Selina Grotian kämpft sich durch eine schwierige Biathlon-Saison 2025/26
Arnd JunckenSelina Grotian kämpft sich durch eine schwierige Biathlon-Saison 2025/26
Mit nur 21 Jahren hat Selina Grotian eine anspruchsvolle Biathlon-Saison 2025/26 auf dem 35. Platz der Weltcup-Gesamtwertung abgeschlossen. Die junge Athletin musste mit Rückschlägen kämpfen – von gesundheitlichen Problemen bis hin zu Schwierigkeiten am Schießstand – und stand zudem während der Olympischen Spiele unter intensiver Medienbeobachtung.
Grotians Saison begann holprig, nachdem eine COVID-19-Infektion im Sommer 2025 ihre Vorbereitung beeinträchtigt hatte. Dennoch sicherte sie sich einen Startplatz bei den Olympischen Spielen, doch ihre Leistungen in Antholz blieben hinter den Erwartungen zurück. Besonders ihr Stehendschießen war unbeständig, und ein Sturz in einer Abfahrt in Oslo erschütterte ihr Selbstvertrauen zusätzlich.
Auch die Höhe machte ihr in dieser Saison mehr zu schaffen als in den Vorjahren, was ihr auf den Strecken weniger Explosivität verlieh. Die anschließende Kritik, insbesondere nach den Olympischen Spielen, empfand Grotian als überzogen. Sie verteidigte ihre Fortschritte und Erfolge in so jungem Alter. Ihre Teamkollegin Franziska Preuß äußerte sich später öffentlich gegen die Hassbotschaften, die Athletinnen und Athleten erreichten.
Für die Zukunft hat Grotian klar gemacht, dass sie sich zunächst eine Auszeit zur Erholung gönnen wird. Ihr Fokus liegt nun darauf, neue Kraft zu schöpfen und in der nächsten Saison stärker zurückzukehren.

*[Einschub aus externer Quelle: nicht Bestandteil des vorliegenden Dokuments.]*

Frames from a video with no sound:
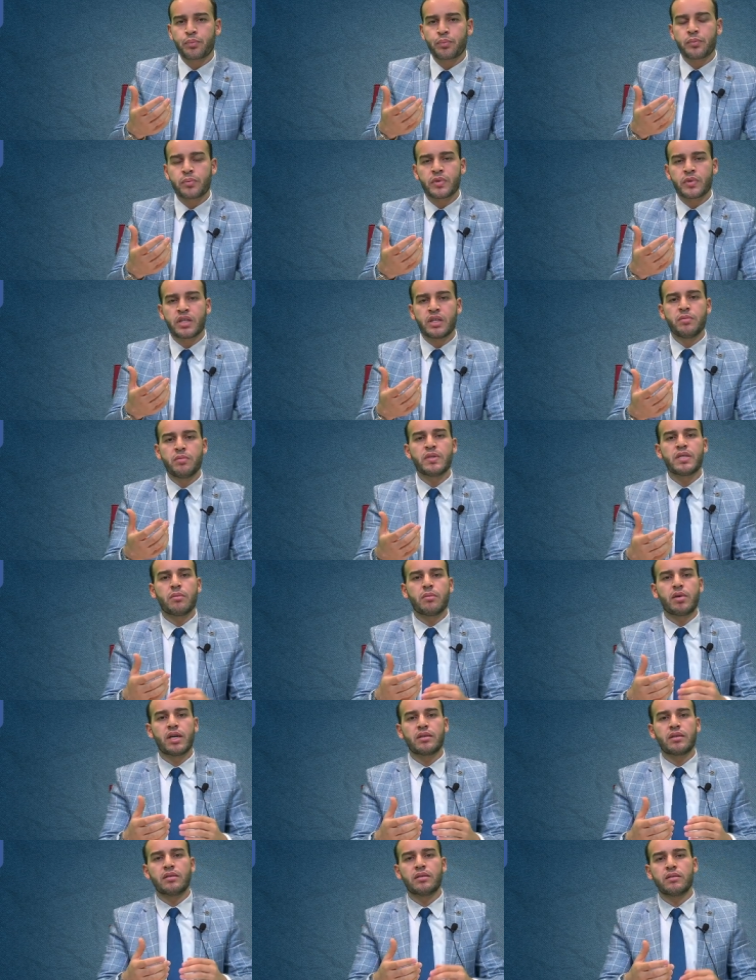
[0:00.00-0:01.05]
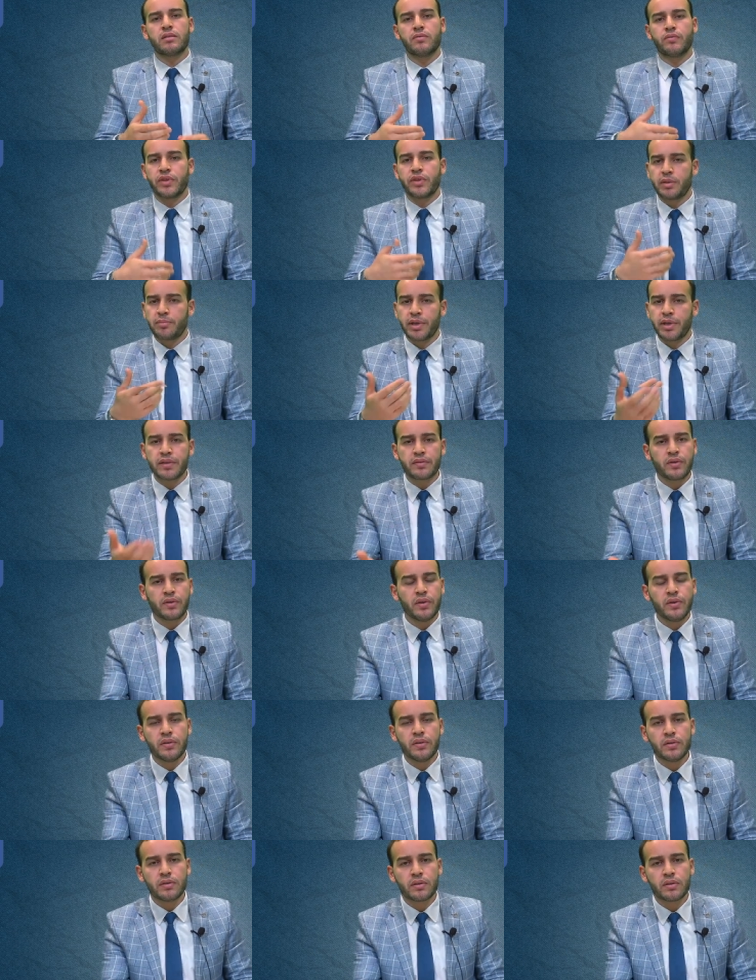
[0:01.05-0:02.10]
Kimi zaman
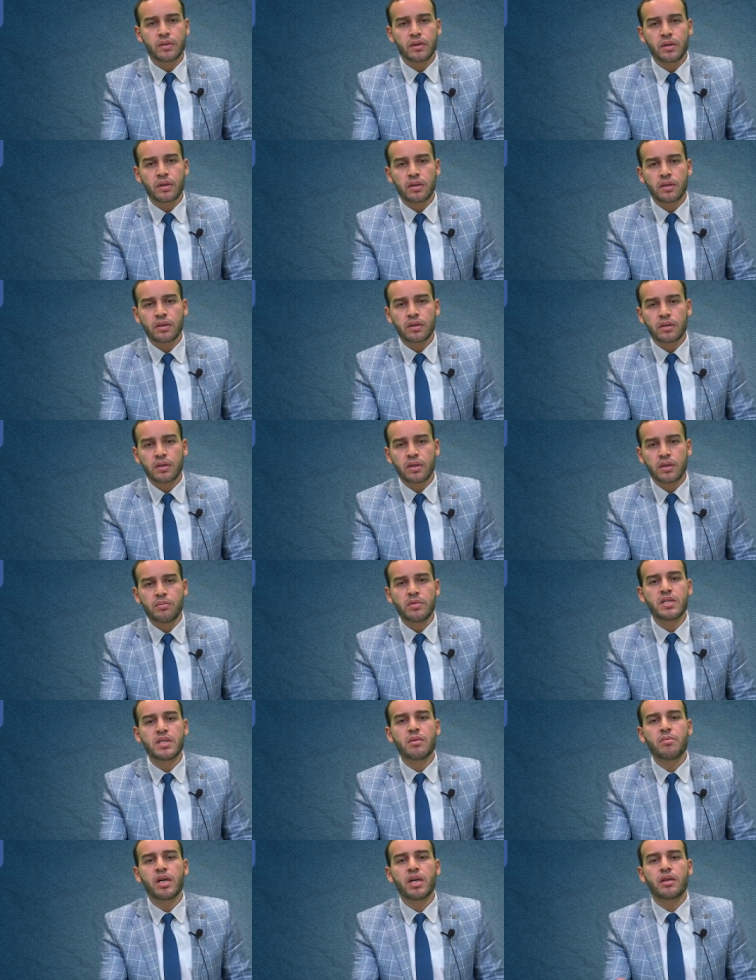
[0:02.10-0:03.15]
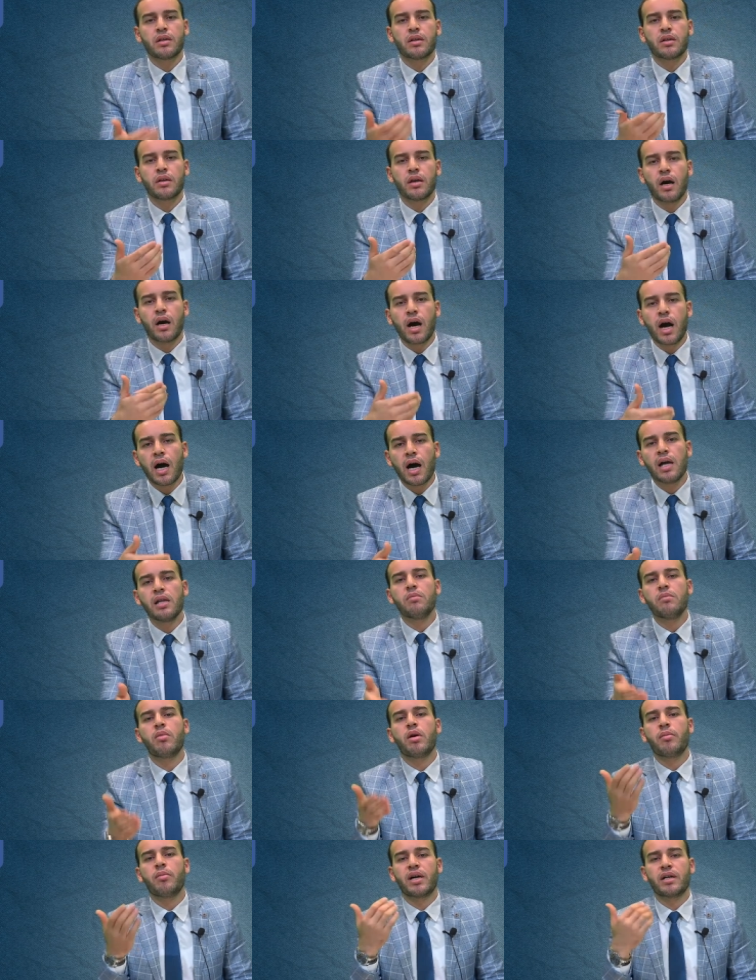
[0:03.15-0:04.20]
vermektir, kimi zaman
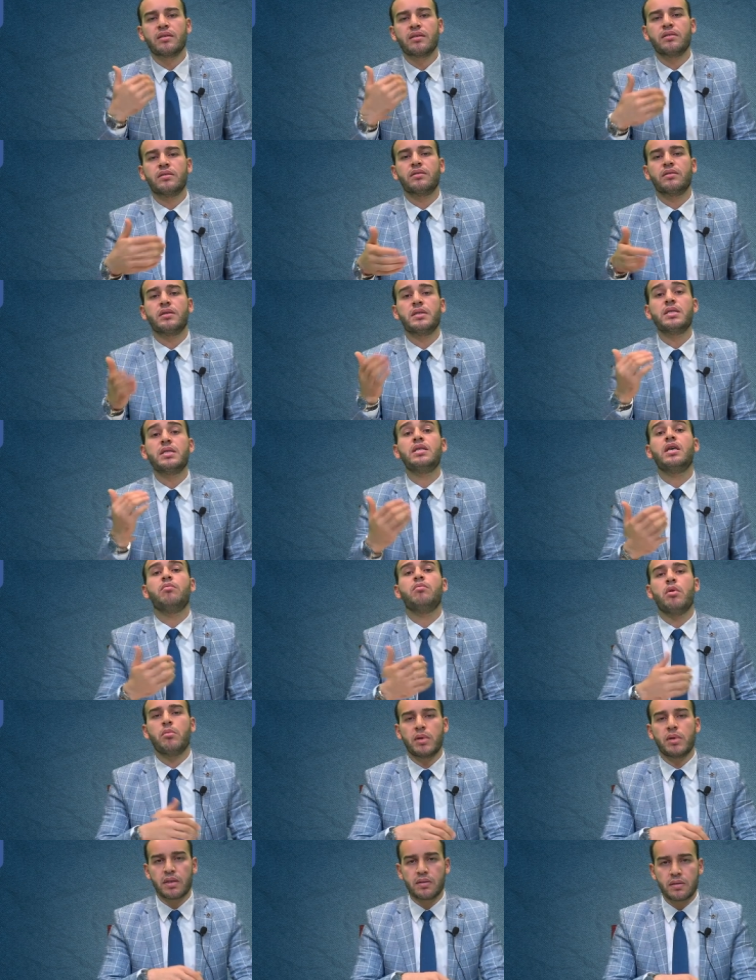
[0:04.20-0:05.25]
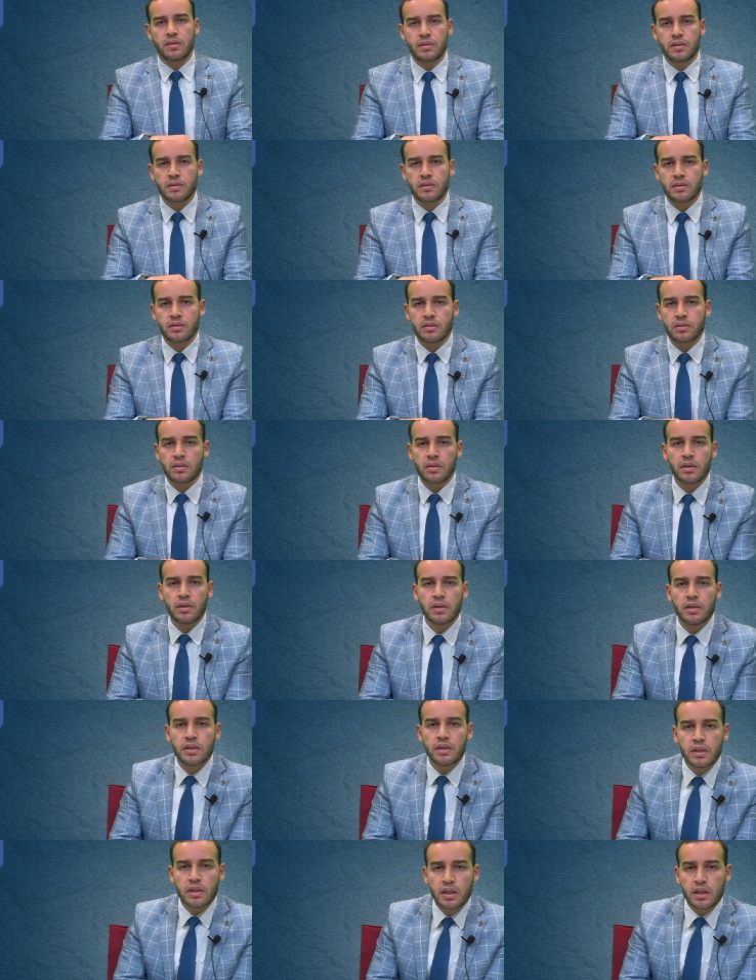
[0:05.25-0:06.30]
almamaktır, istememektir.
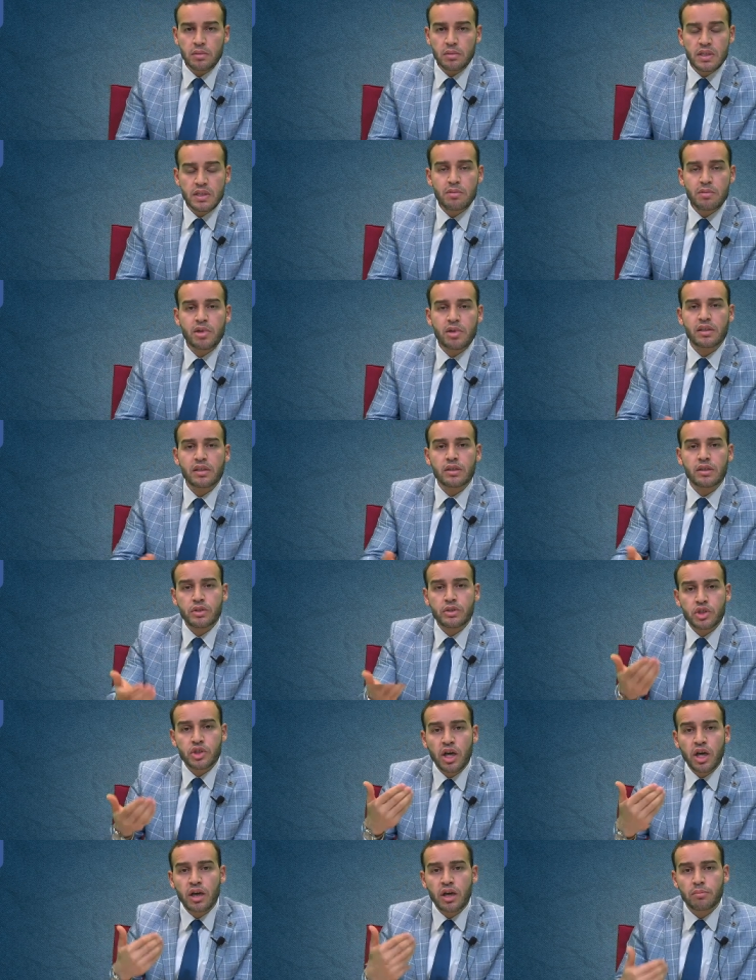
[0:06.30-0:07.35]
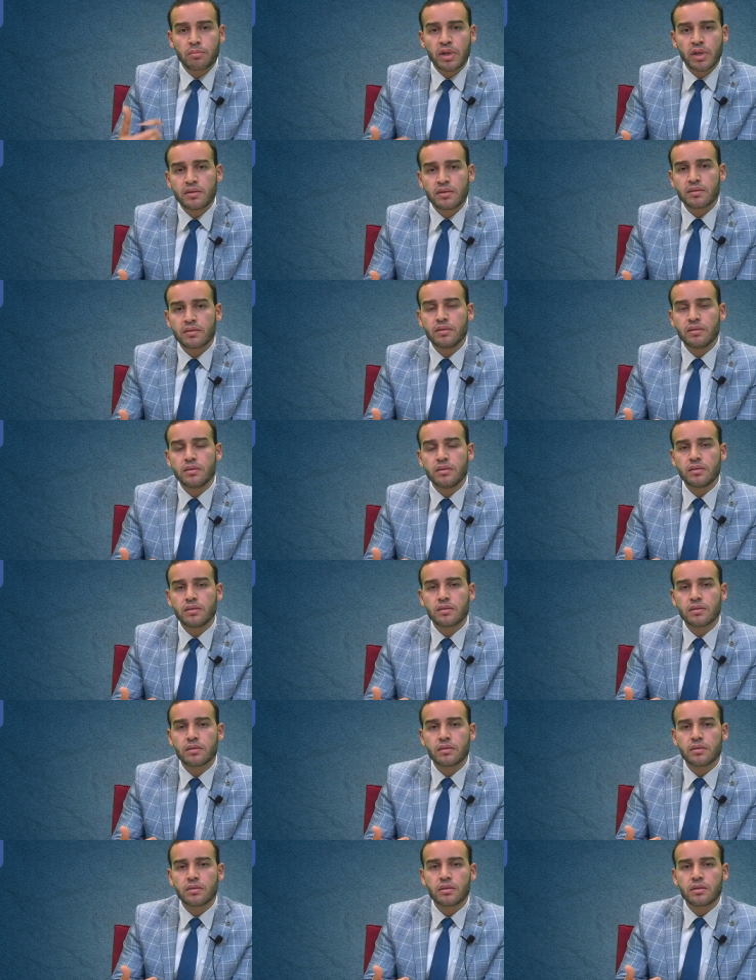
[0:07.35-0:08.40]
Kimi zaman çağırmaktır,
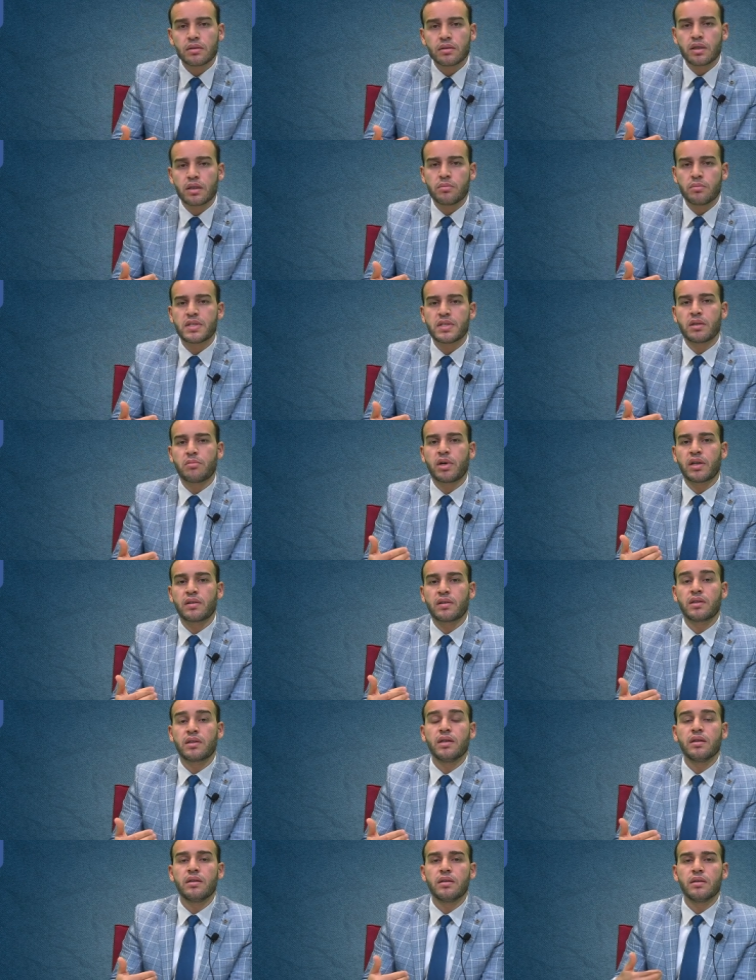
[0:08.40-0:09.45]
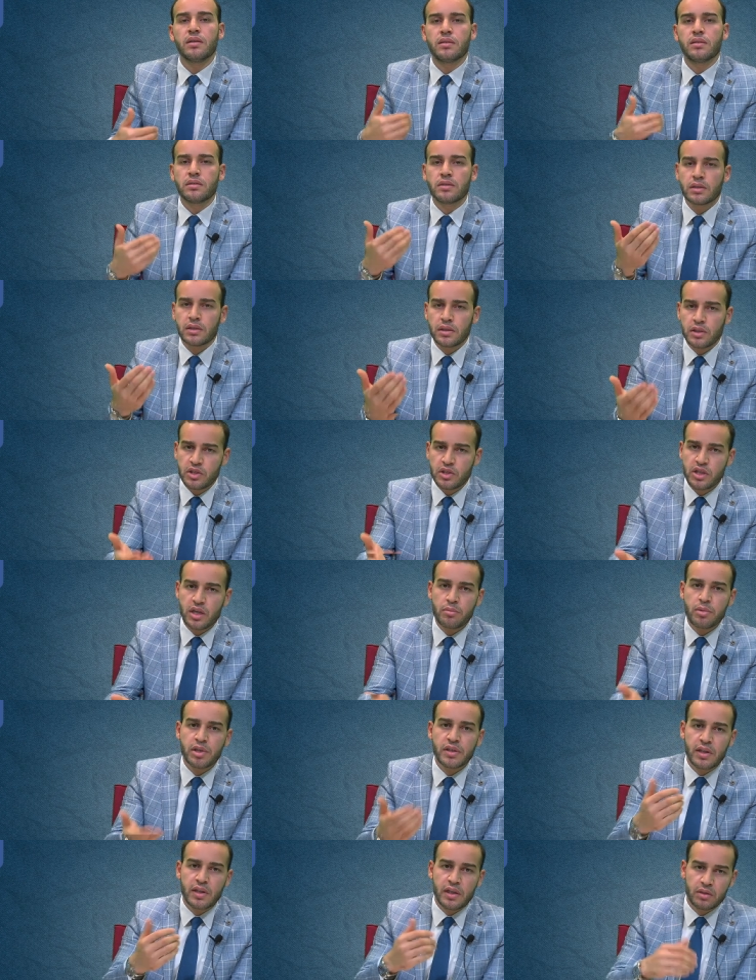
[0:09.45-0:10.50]
kimi zaman da
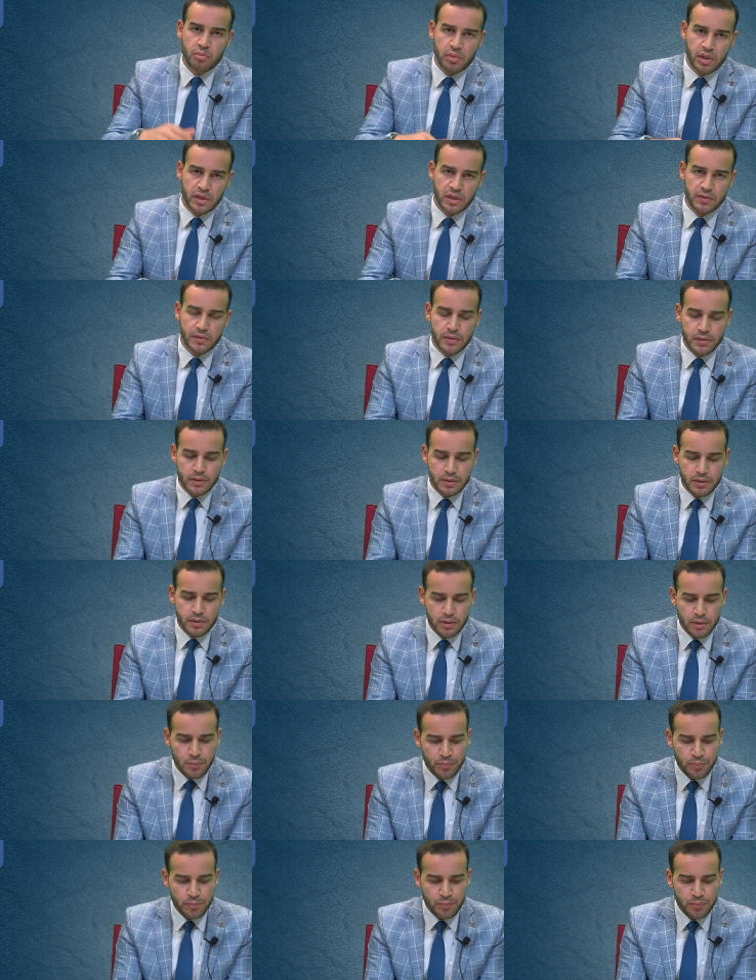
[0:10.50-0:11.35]
icabet etmektir.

Die Saison endete für Grotian auf Platz 35 – ein Ergebnis, das von gesundheitlichen Herausforderungen, technischen Problemen und externem Druck geprägt war. Dennoch bleibt sie entschlossen, sich zu verbessern. Bevor der nächste Weltcup-Zyklus beginnt, will sie an ihrer körperlichen Verfassung und mentalen Widerstandsfähigkeit arbeiten.